What’s worse, because they aren’t tasked with understanding how people in different parts of a company do their jobs, IT managers often can’t appreciate how profoundly certain tools can improve how we work.
Why corporate IT should unchain our office computers. – By Farhad Manjoo – Slate Magazine.
At first glance, this article made me cringe. As a long-time member of the IT crowd who is trying to make the system administrator profession more legitimate, I hate coming across articles that are blatantly bagging on sysadmins. If you haven’t read the article, the gist of it is: people in IT (sysadmins, management, etc) say no all too often out of a misplaced “fear” that any new technology is bad and dangerous.

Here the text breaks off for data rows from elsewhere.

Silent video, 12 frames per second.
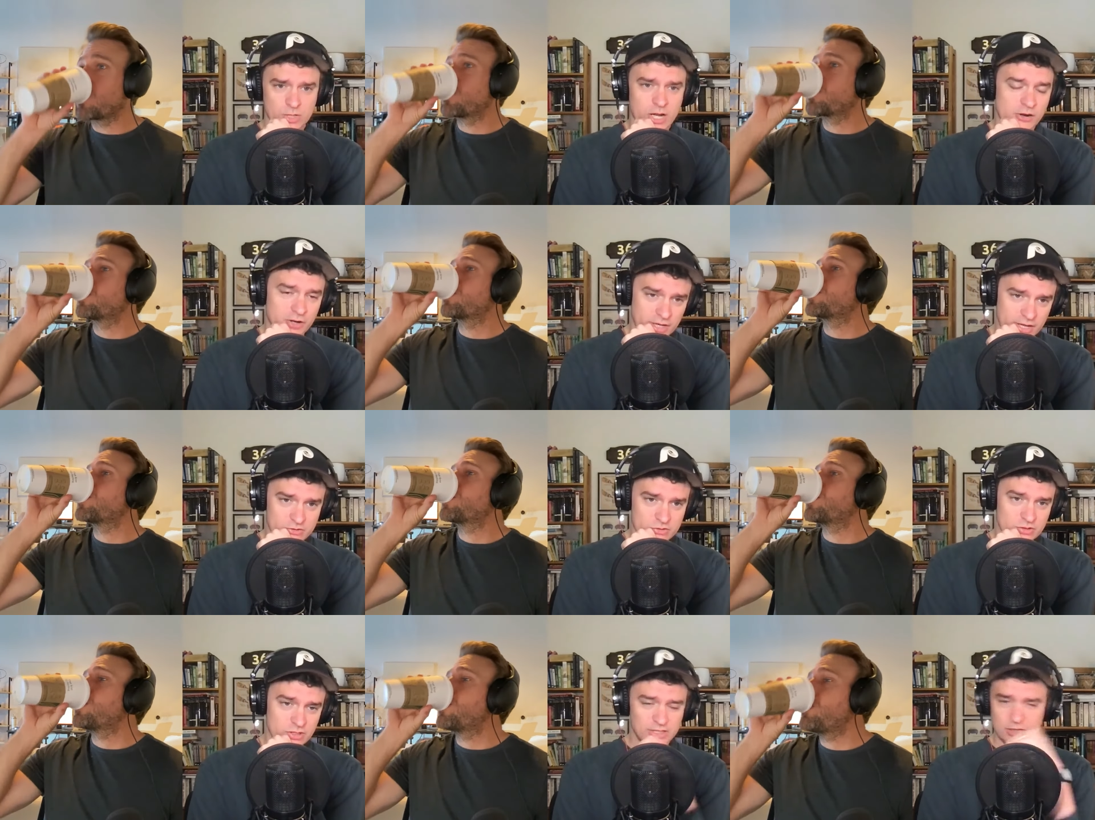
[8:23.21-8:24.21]
Speaker 1: when hiring an
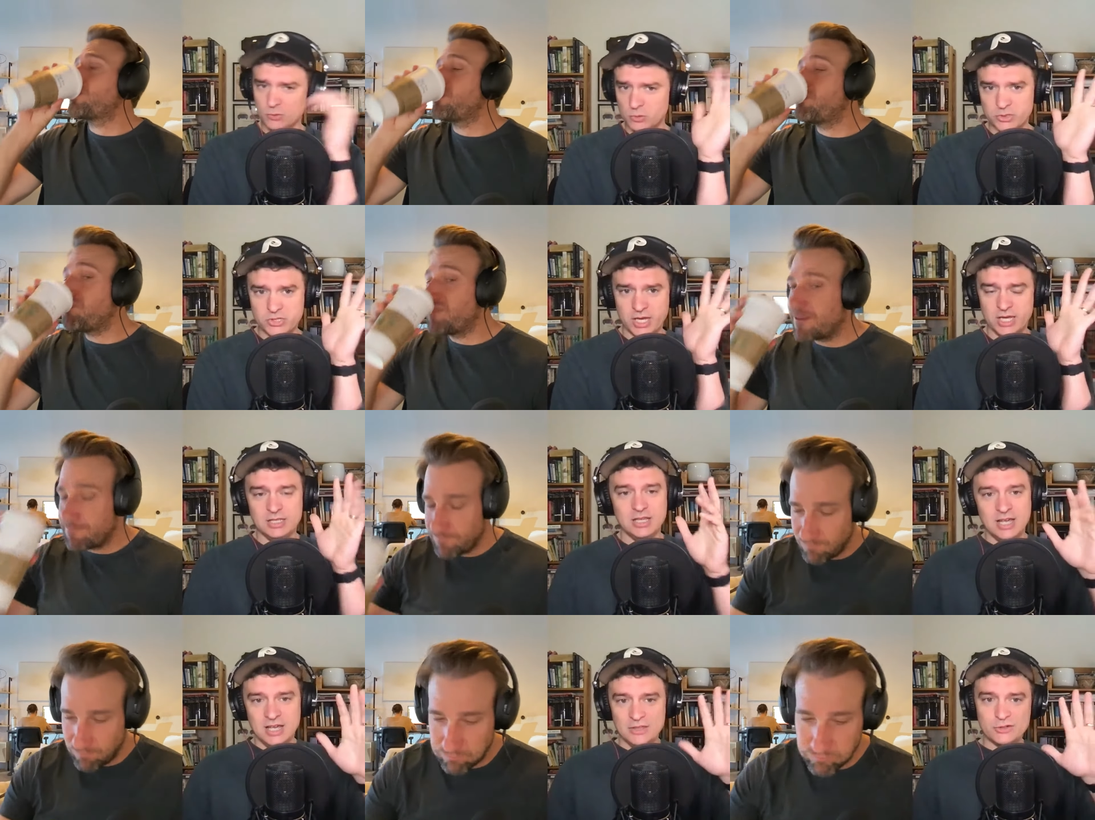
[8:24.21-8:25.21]
agency. And that's what we're saying
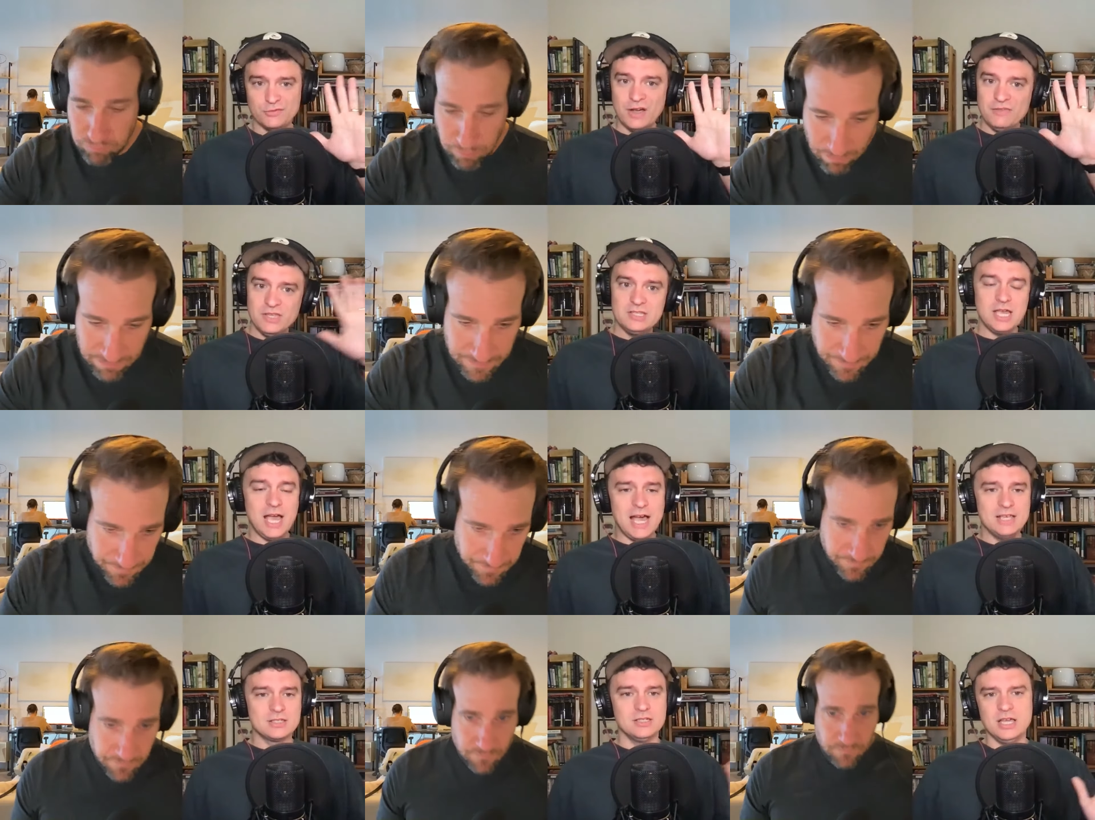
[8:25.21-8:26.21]
these are five things to
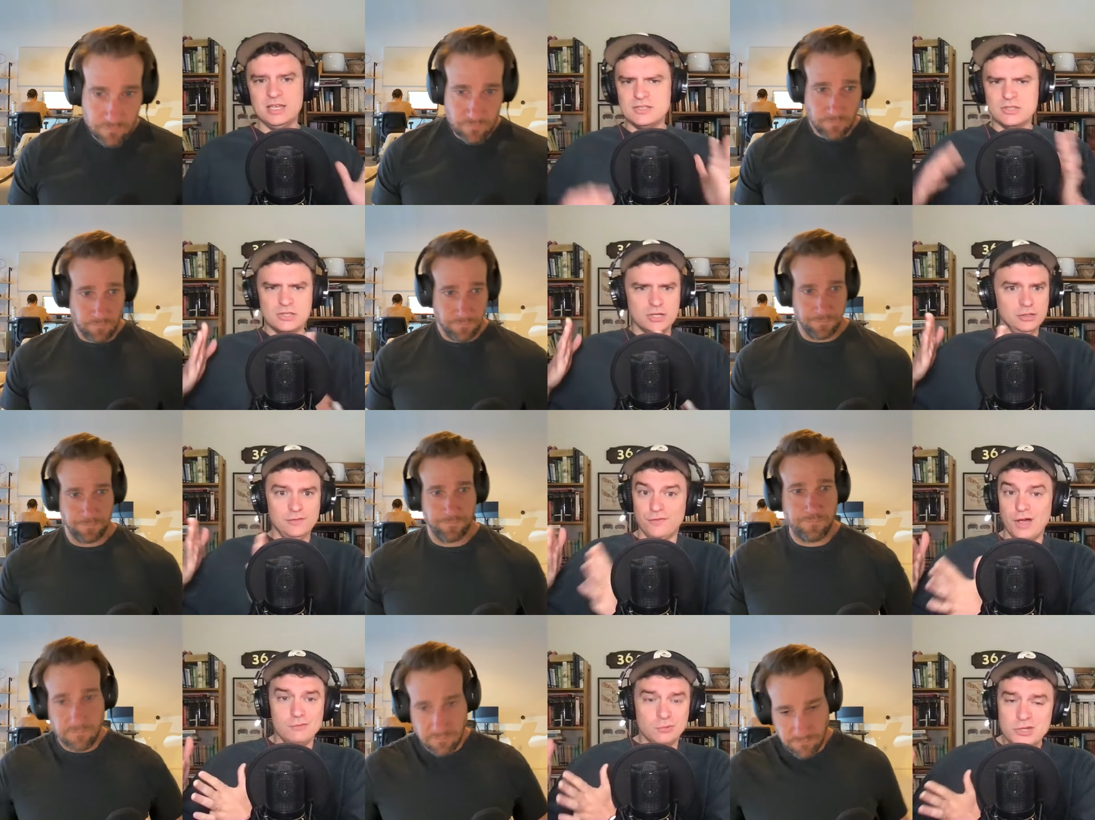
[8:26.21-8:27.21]
ask, not necessarily
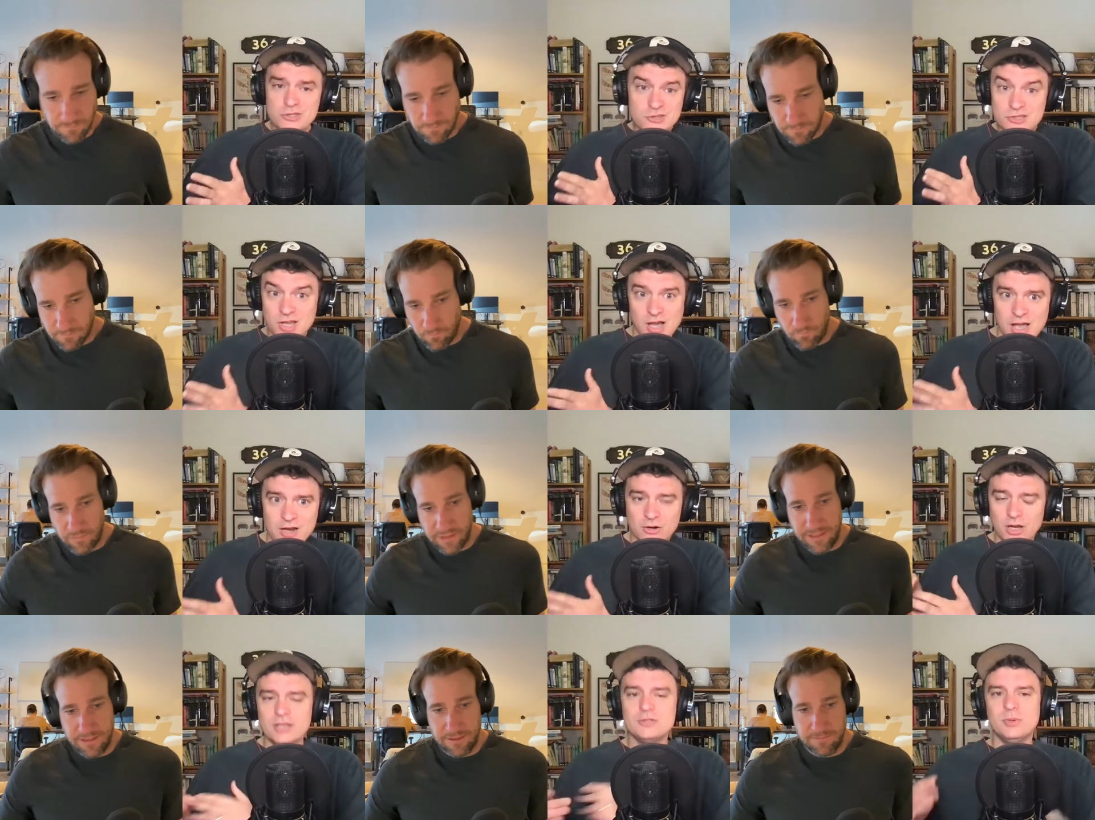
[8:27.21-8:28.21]
five reasons to
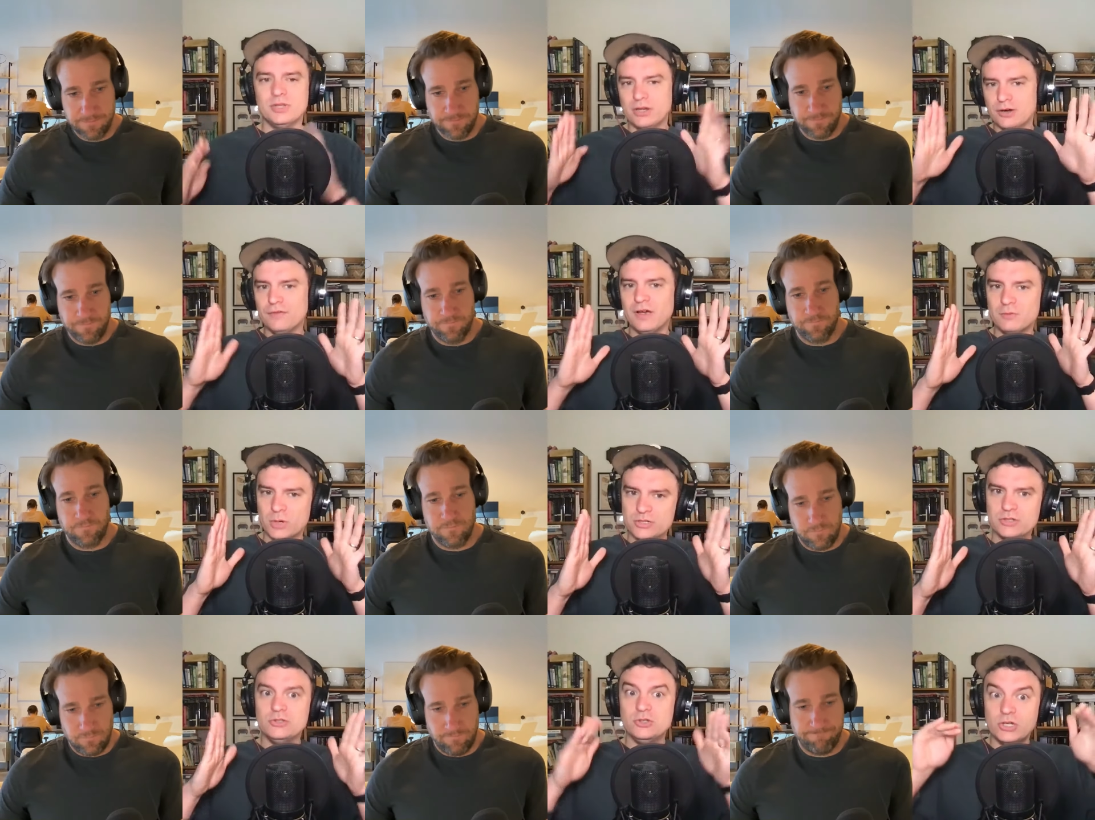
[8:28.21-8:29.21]
hire us, but they are five
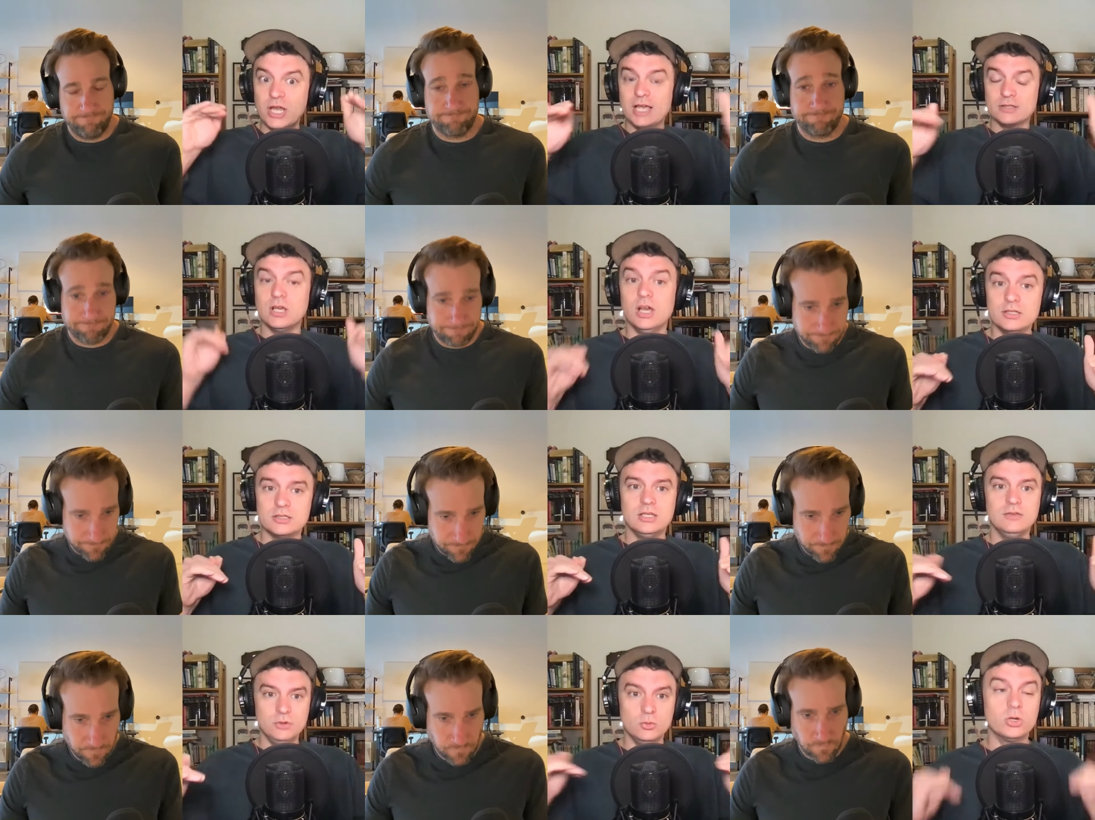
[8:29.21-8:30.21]
questions you should ask us
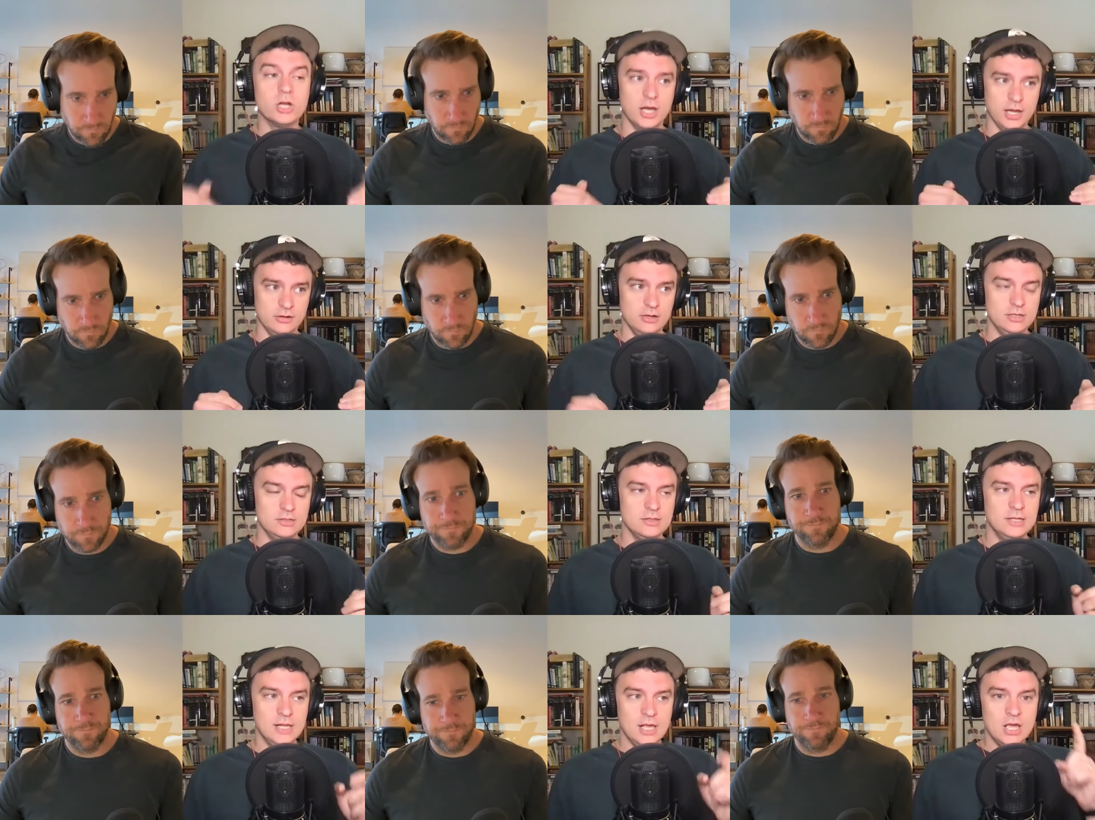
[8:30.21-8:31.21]
if you were to hire us.
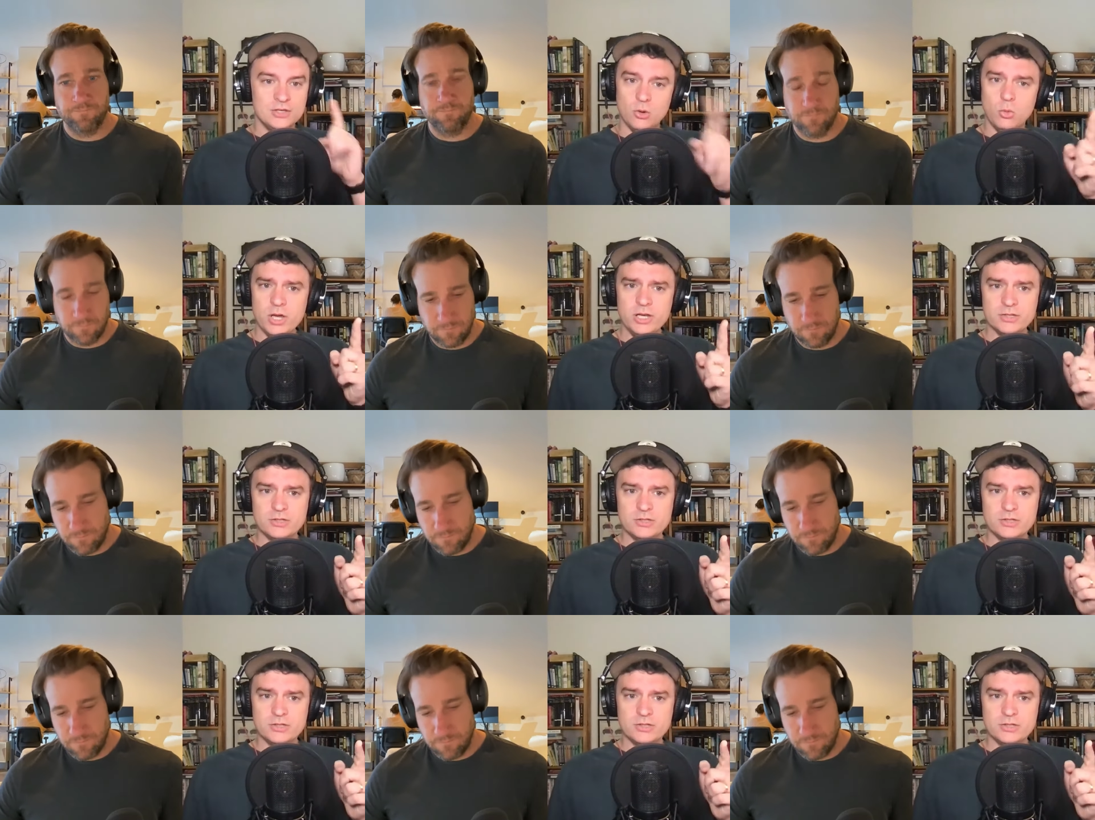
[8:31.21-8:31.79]
So oneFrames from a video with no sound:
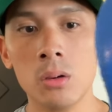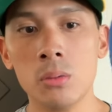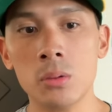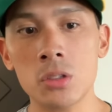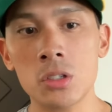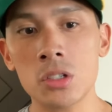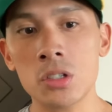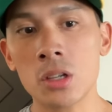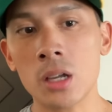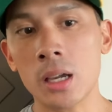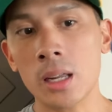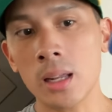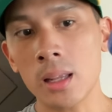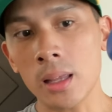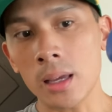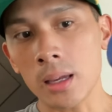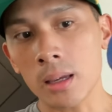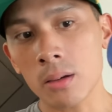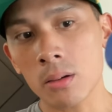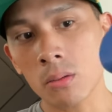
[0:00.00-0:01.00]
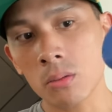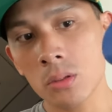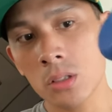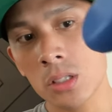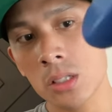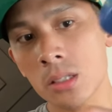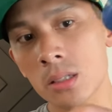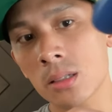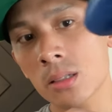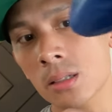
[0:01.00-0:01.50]
which kind of
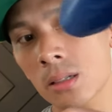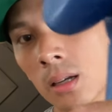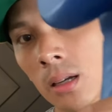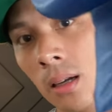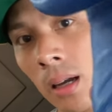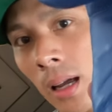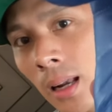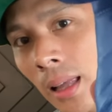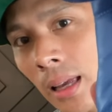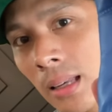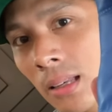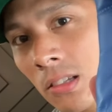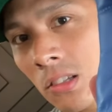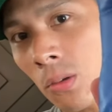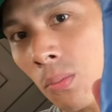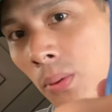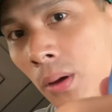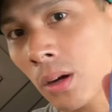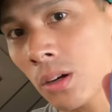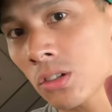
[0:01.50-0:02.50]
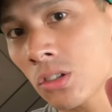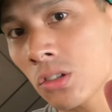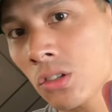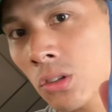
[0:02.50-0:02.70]
like disappears.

Aside: for some reason, I’m reminded of Arthur C. Clark’s comment that, “any sufficiently advanced technology is indistinguishable from magic.”
Anyway, reading the article a few times, you begin to see a kernel of truth here: do we, as IT staff really understand what our customers need and want to accomplish their jobs effectively? It’s easy to blindly say, “No, Google Apps is bad because we don’t control any of it and can’t protect any of the data you put on there.” It’s a lot harder to sit down with a customer and figure out why they really want to use Google Apps instead of what we provide. It’s quite possible we’ve missed out on providing a crucial piece of infrastructure that would be, to them, the next thing since sliced bread, but to us, the obvious response was “WHAT?! Why would anyone EVER want to do THAT?”
So this gets me thinking: how much of a disservice to customers are we doing by blindly chanting the mantra that was passed to us on stone tablets (“Thou shalt not use $technology” or “Thou must only use red paper in the $foo report because it is more secure.”) versus sitting down with them, actually listening to and hearing their complaints, needs, and wishes? Would it really take that much more time to do this compared to fielding all of the complaints and responding with the same chant every time? … and then dealing with the fall out when the customer goes and does their own thing anyway?
When was the last time you looked at what you were providing your customers (and I mean really looked at it) to figure out if it was “right for them”, “right for me” … or, “right for all of us”?